--- Records provided Enclosed Below ---

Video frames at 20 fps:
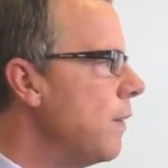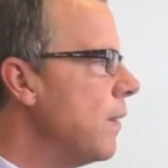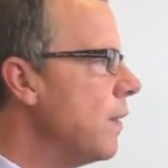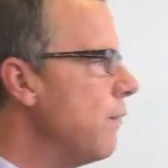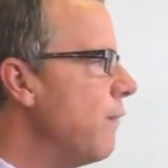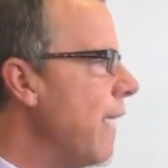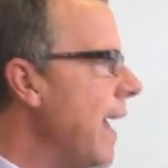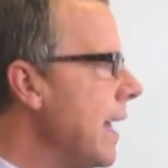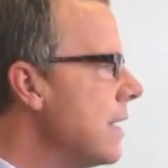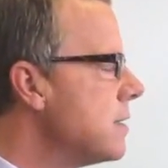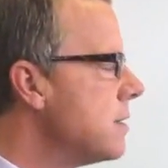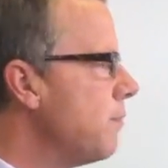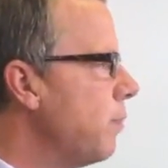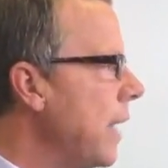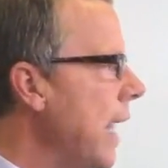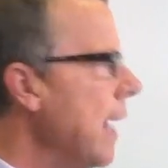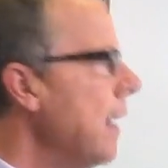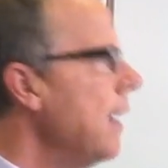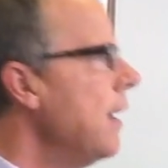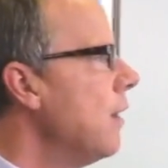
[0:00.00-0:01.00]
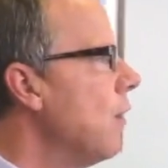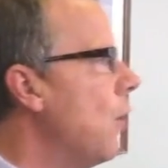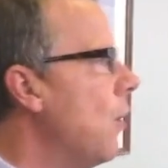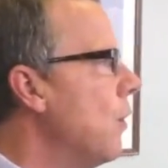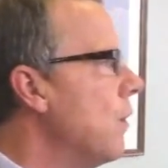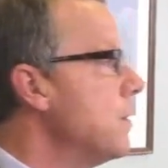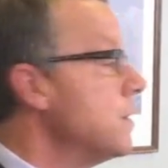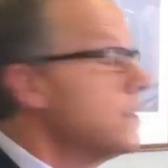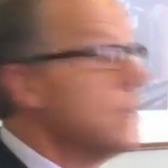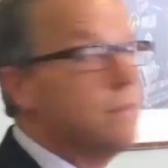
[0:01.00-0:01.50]
We've advanced planning
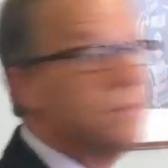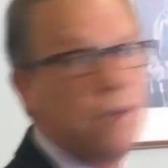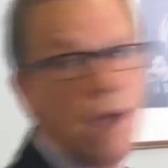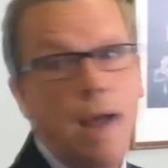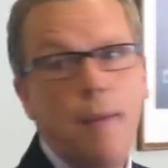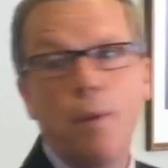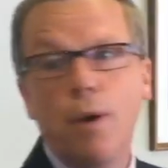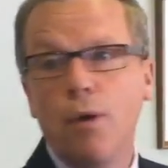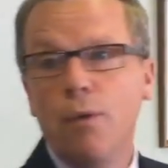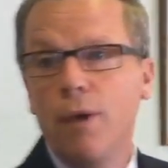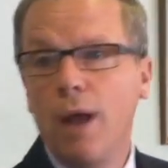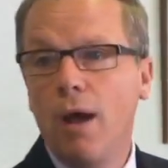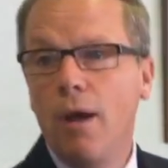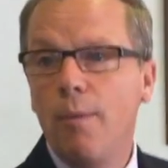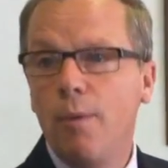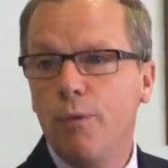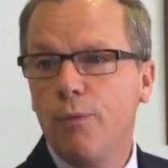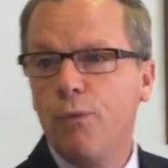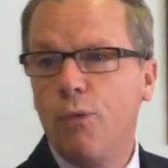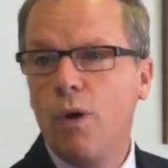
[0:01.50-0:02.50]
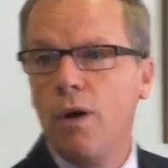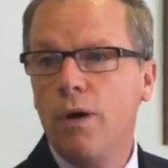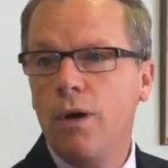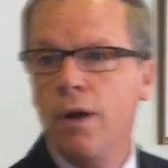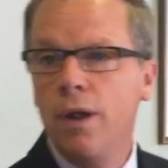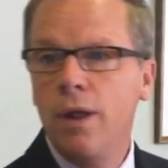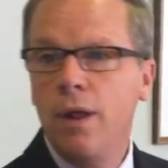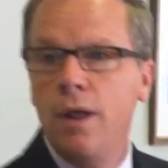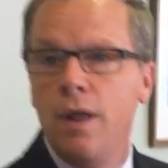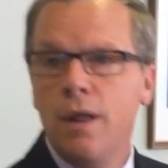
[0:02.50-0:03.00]
dollars some time ago now, about
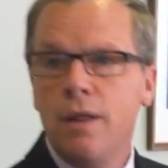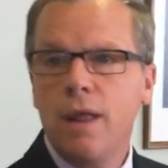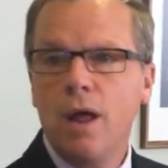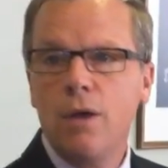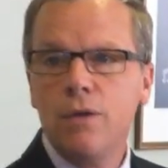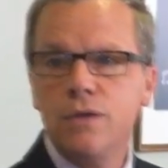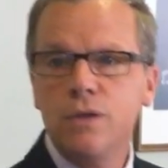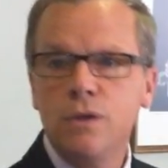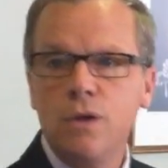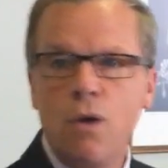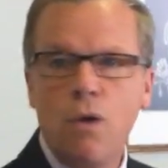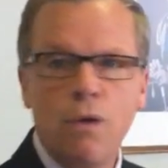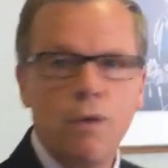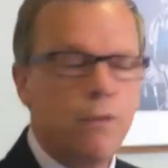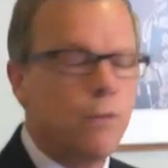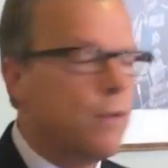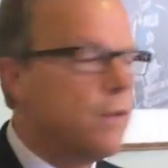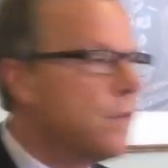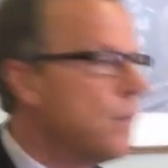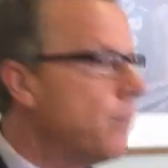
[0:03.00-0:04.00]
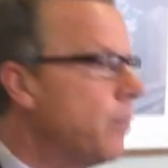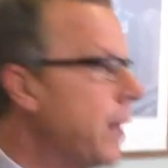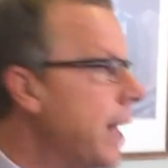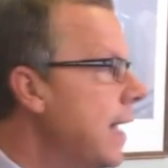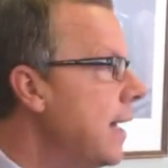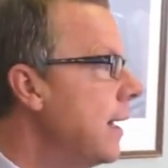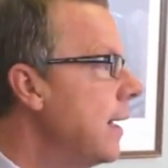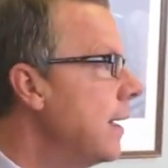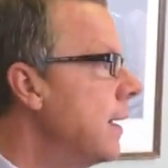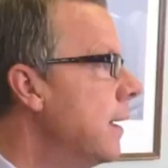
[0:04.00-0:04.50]
$400,000 worth of
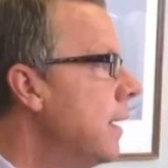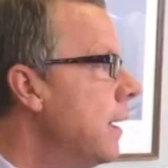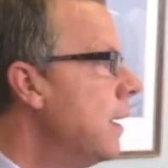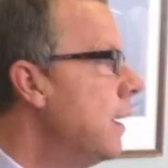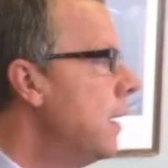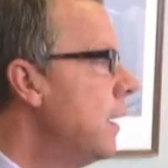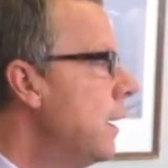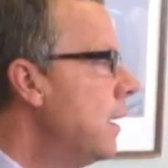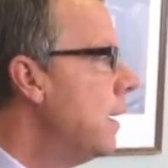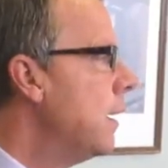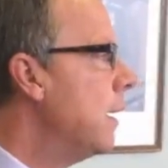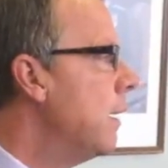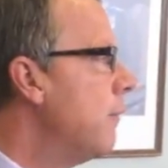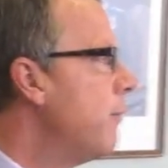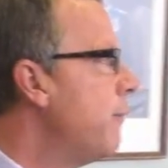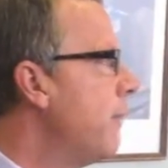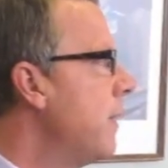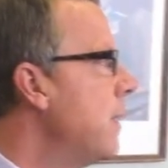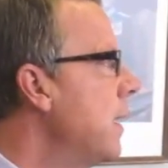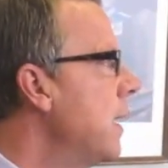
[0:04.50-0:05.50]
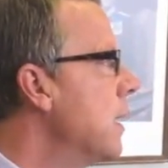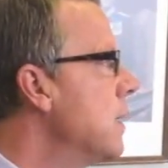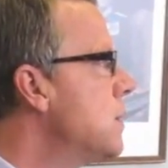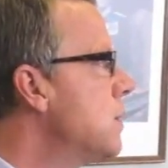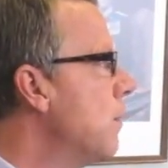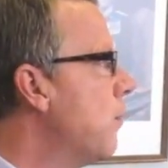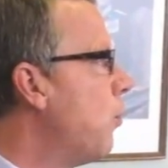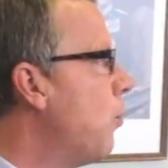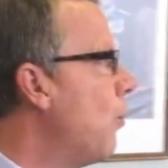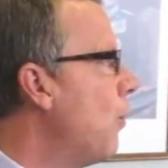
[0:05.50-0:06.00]
planning funding
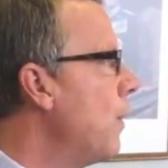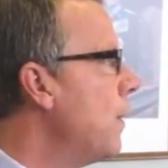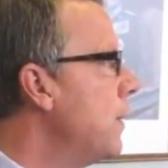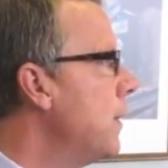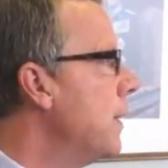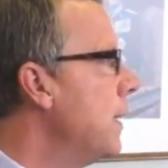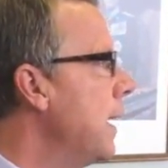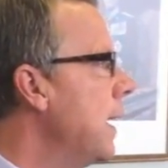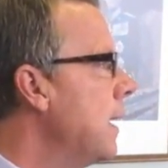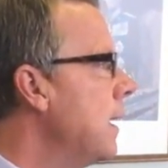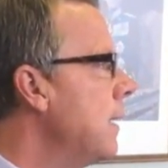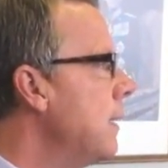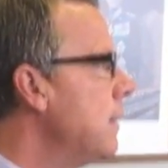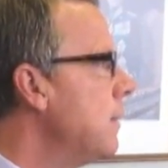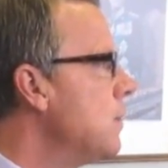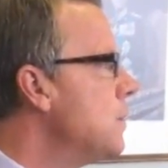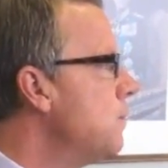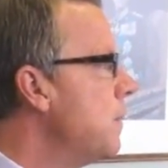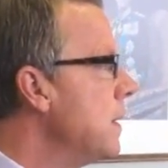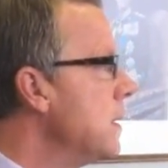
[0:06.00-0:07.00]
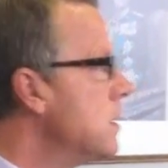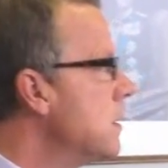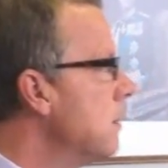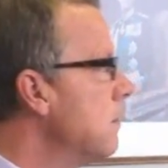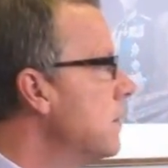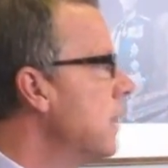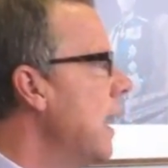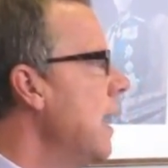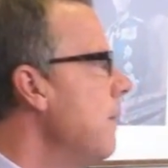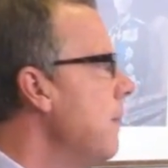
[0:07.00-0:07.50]
and support, and there's been
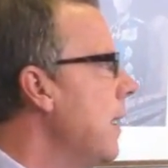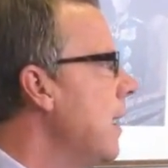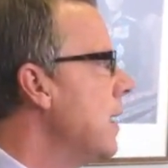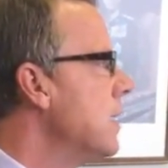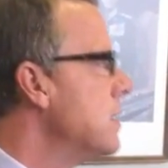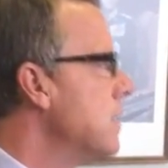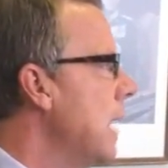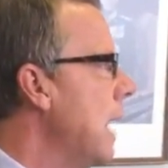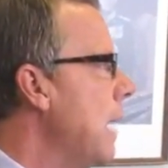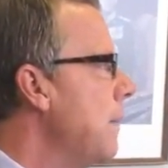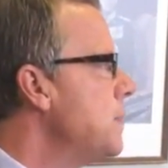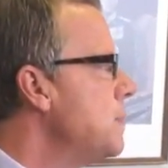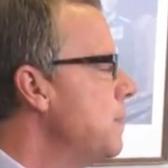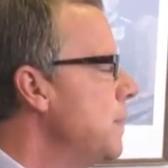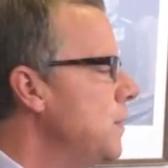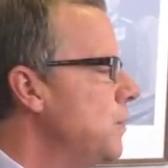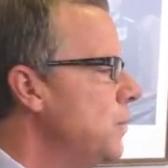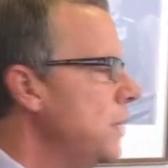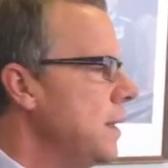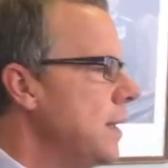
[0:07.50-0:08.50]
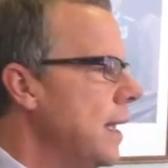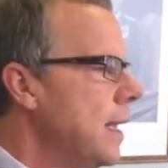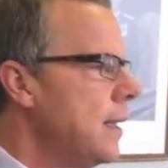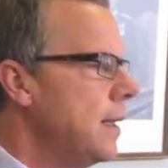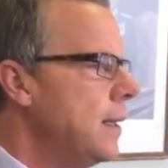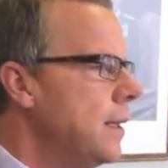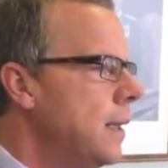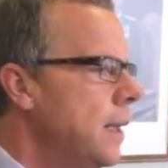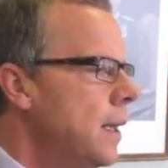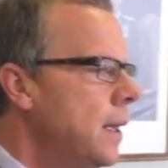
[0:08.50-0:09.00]
some time that has lapsed between
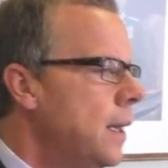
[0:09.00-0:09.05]
then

--- End of Enclosed Records provided ---

Return all records verbatim and drop the pictures.

Final answer:
Video frames at 20 fps:
[0:00.00-0:01.00]
[0:01.00-0:01.50]
We've advanced planning
[0:01.50-0:02.50]
[0:02.50-0:03.00]
dollars some time ago now, about
[0:03.00-0:04.00]
[0:04.00-0:04.50]
$400,000 worth of
[0:04.50-0:05.50]
[0:05.50-0:06.00]
planning funding
[0:06.00-0:07.00]
[0:07.00-0:07.50]
and support, and there's been
[0:07.50-0:08.50]
[0:08.50-0:09.00]
some time that has lapsed between
[0:09.00-0:09.05]
then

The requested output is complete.